While the proposed mathematical model provides a schedule configuration that minimizes the expected cost for a set of possible scenarios, it also has certain limitations. First, the appointment configuration obtained from the MILP model is static for the day under consideration. Therefore, the schedule configuration does not adapt or react differently to the parameters corresponding to one specific day (i.e., one particular scenario). For instance, consider a situation in which the demand for advance requests is low for a given day, where some pre-book slots do not have any patients booked at the beginning of the day. Under such circumstances, the proposed approach does not adapt and leaves the slot empty. However, these slots may be opened for same-day appointments or left empty to recover from the delays that occurred earlier in the day. To overcome this drawback, future research could adapt yield management-based dynamic appointment policies (e.g., [21, 22]) to adjust the static configuration based on the demand for pre-book and same-day requests. Second, a request denied for a specific day becomes a demand for another day in the future. This is not considered in this research since we focus on constructing the schedule configuration for one day instead of the entire scheduling horizon. Future research could address these drawbacks by considering a weekly scheduling horizon and determining the best strategy to update the schedule configuration dynamically as more information becomes available. Third, we associate the patient’s and resource’s time to a cost by using their median income. However, numerous other factors could impact the cost per unit time. For instance, most patients may expect to wait at a physician’s office and may be prepared to stay productive (or occupied) while they wait. Therefore, depending on the clinic setting and the patient’s expectation, the waiting time cost could be lower than the hourly median wage of the patients.

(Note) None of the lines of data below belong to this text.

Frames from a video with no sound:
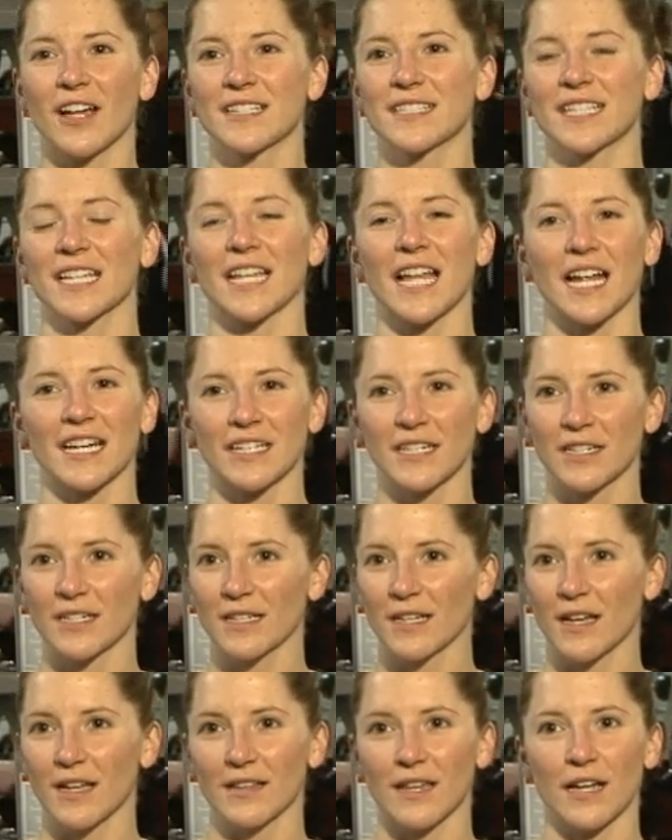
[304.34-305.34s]
lost a lot
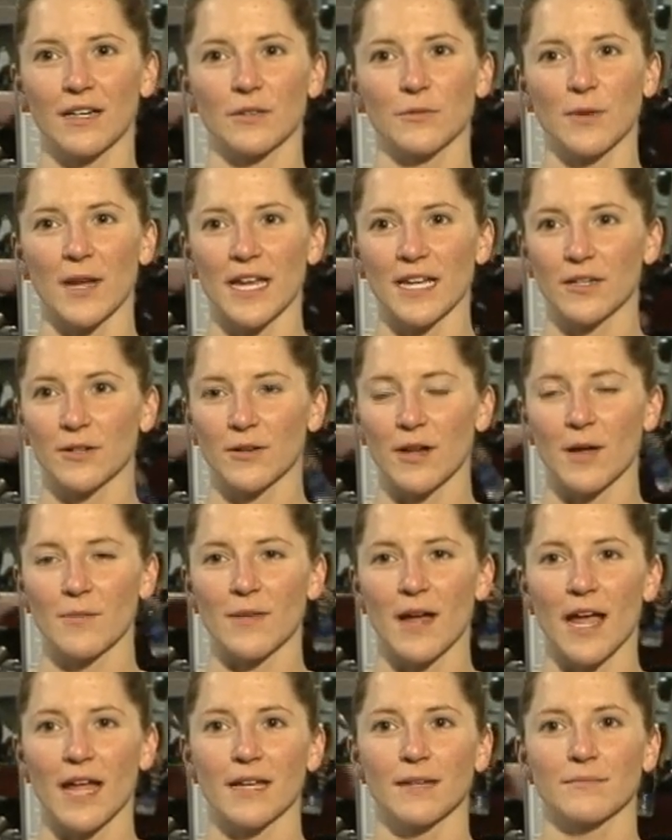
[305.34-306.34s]
of a lot of weight
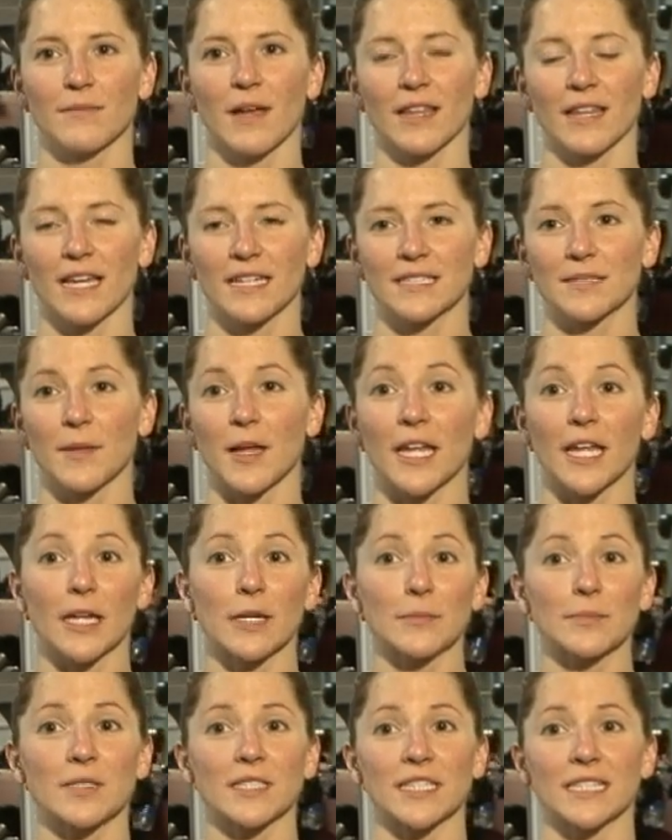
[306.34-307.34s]
around my, my legs, my
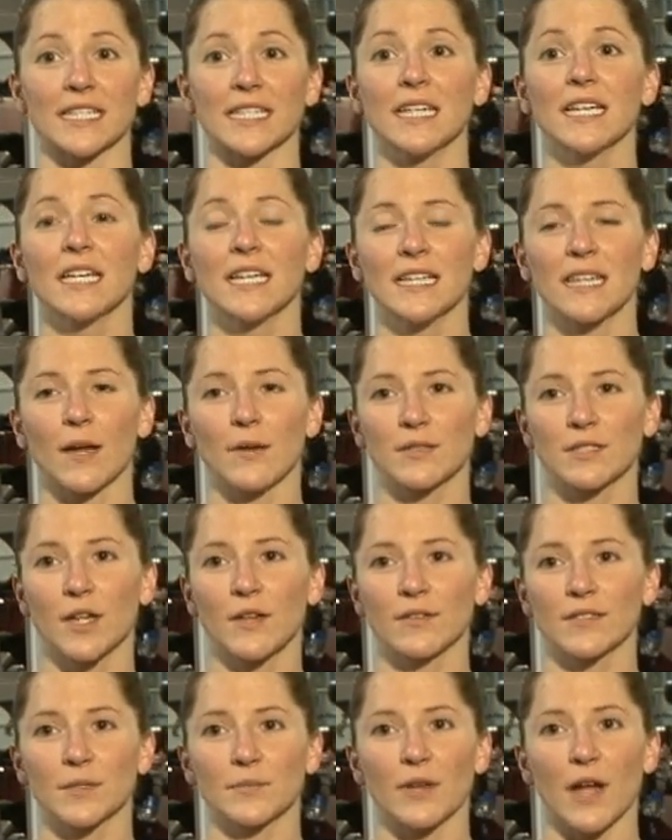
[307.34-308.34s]
hips, and that was
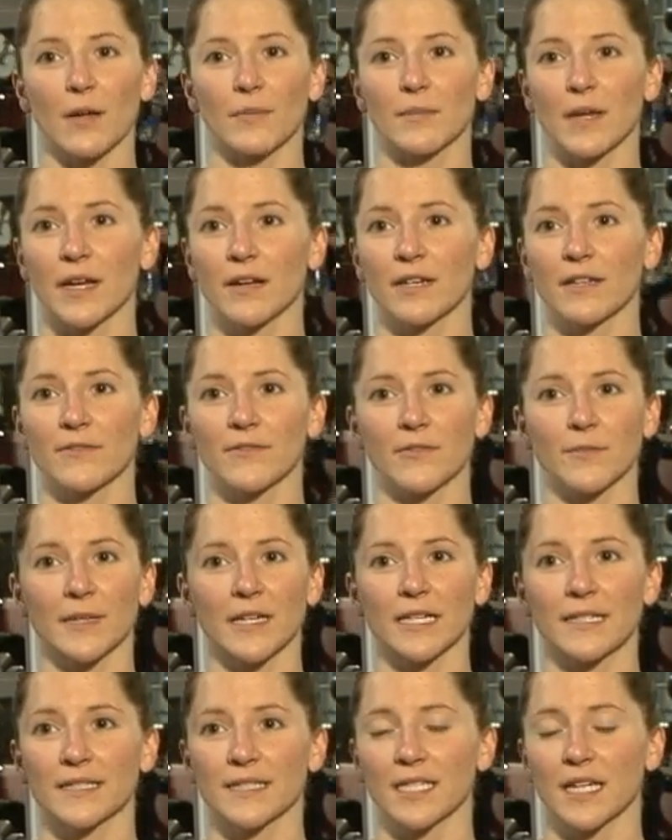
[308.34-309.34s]
always a problem area for
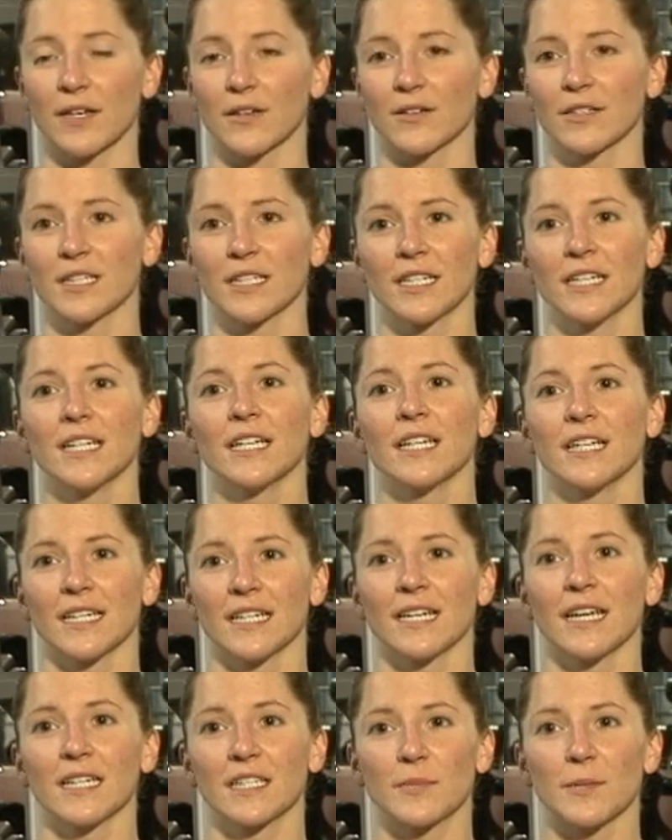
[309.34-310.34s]
me, so
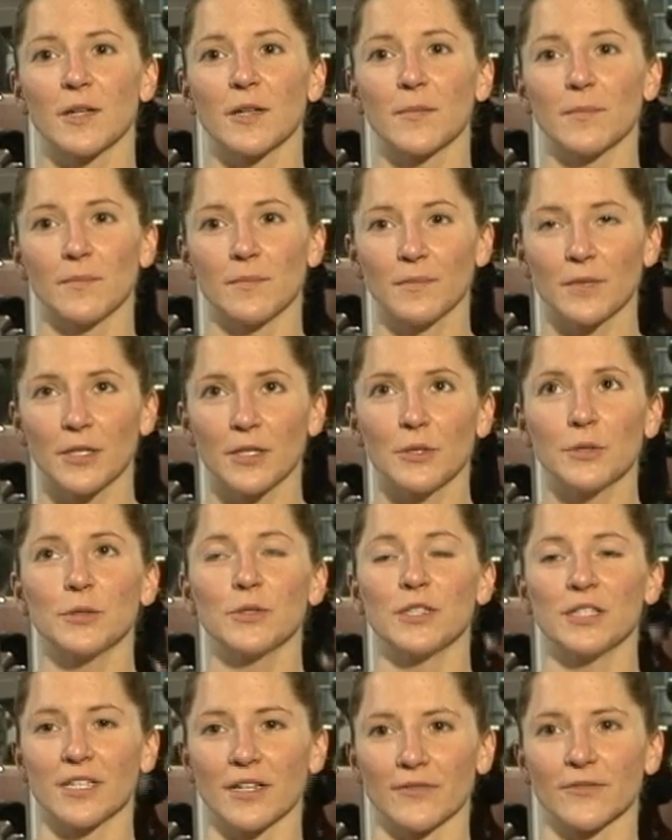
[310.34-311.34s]
it's been a
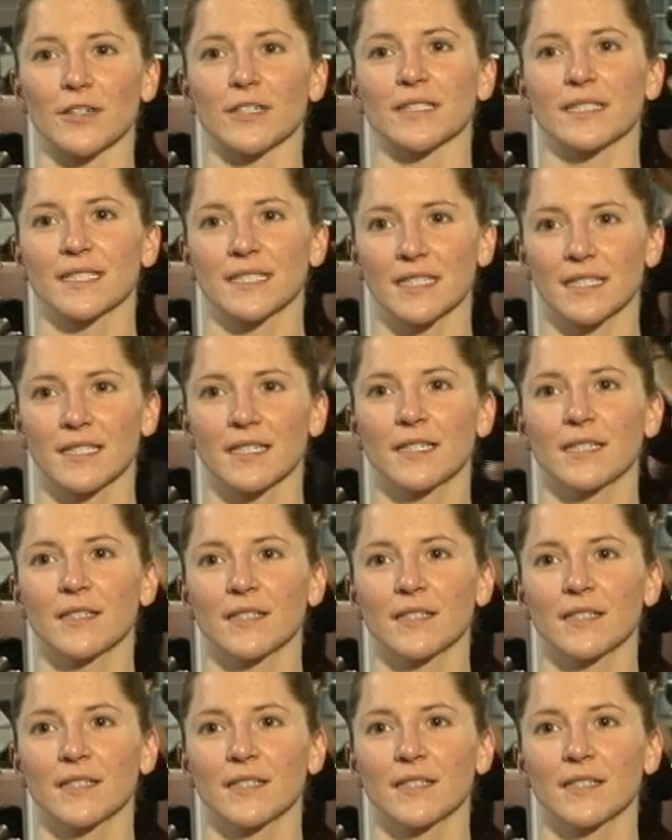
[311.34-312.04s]
huge difference.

Even though the correctness of the proposed model is evaluated using small test instances and subject matter experts, we could not verify and validate the model in the context of the real-world clinic as it has not yet been implemented. As a result, future work should evaluate the robustness of the model upon clinical adoption. While the configurations are obtained using the SAA method for a two-stage system with two resources per stage, it becomes computationally challenging to solve the model for more complex systems. Further, the complexity of the real-life constraints represented as a mathematical model can make it difficult to understand, especially for individuals with a non-mathematical background. Therefore, for future research, the results or feasible solutions obtained from the mathematical model could be leveraged to develop a heuristic or meta-heuristic procedure for obtaining the best schedule configuration. Moreover, the patient’s availability and patient’s provider preference can be incorporated into the model instead of assuming that they will accept any doctor and slot assigned to him/her. Alternatively, designing hybrid appointment systems can also be treated as a revenue management problem by considering a distribution of non-linear cost functions such as clinic’s revenue per patient visit, service cost for treating a patient, and waiting time cost. Also, upon implementation of the schedule configuration, an algorithm or heuristic could be designed to allow the clinicians to assign benefits (scores or points) for each visit. This would allow us to understand the distribution of those benefits between pre-booked and same-day booked appointments. Finally, the proposed model can be extended to study a clinic with three or more stages, and the impact of walk-ins on the hybrid configuration can also be considered.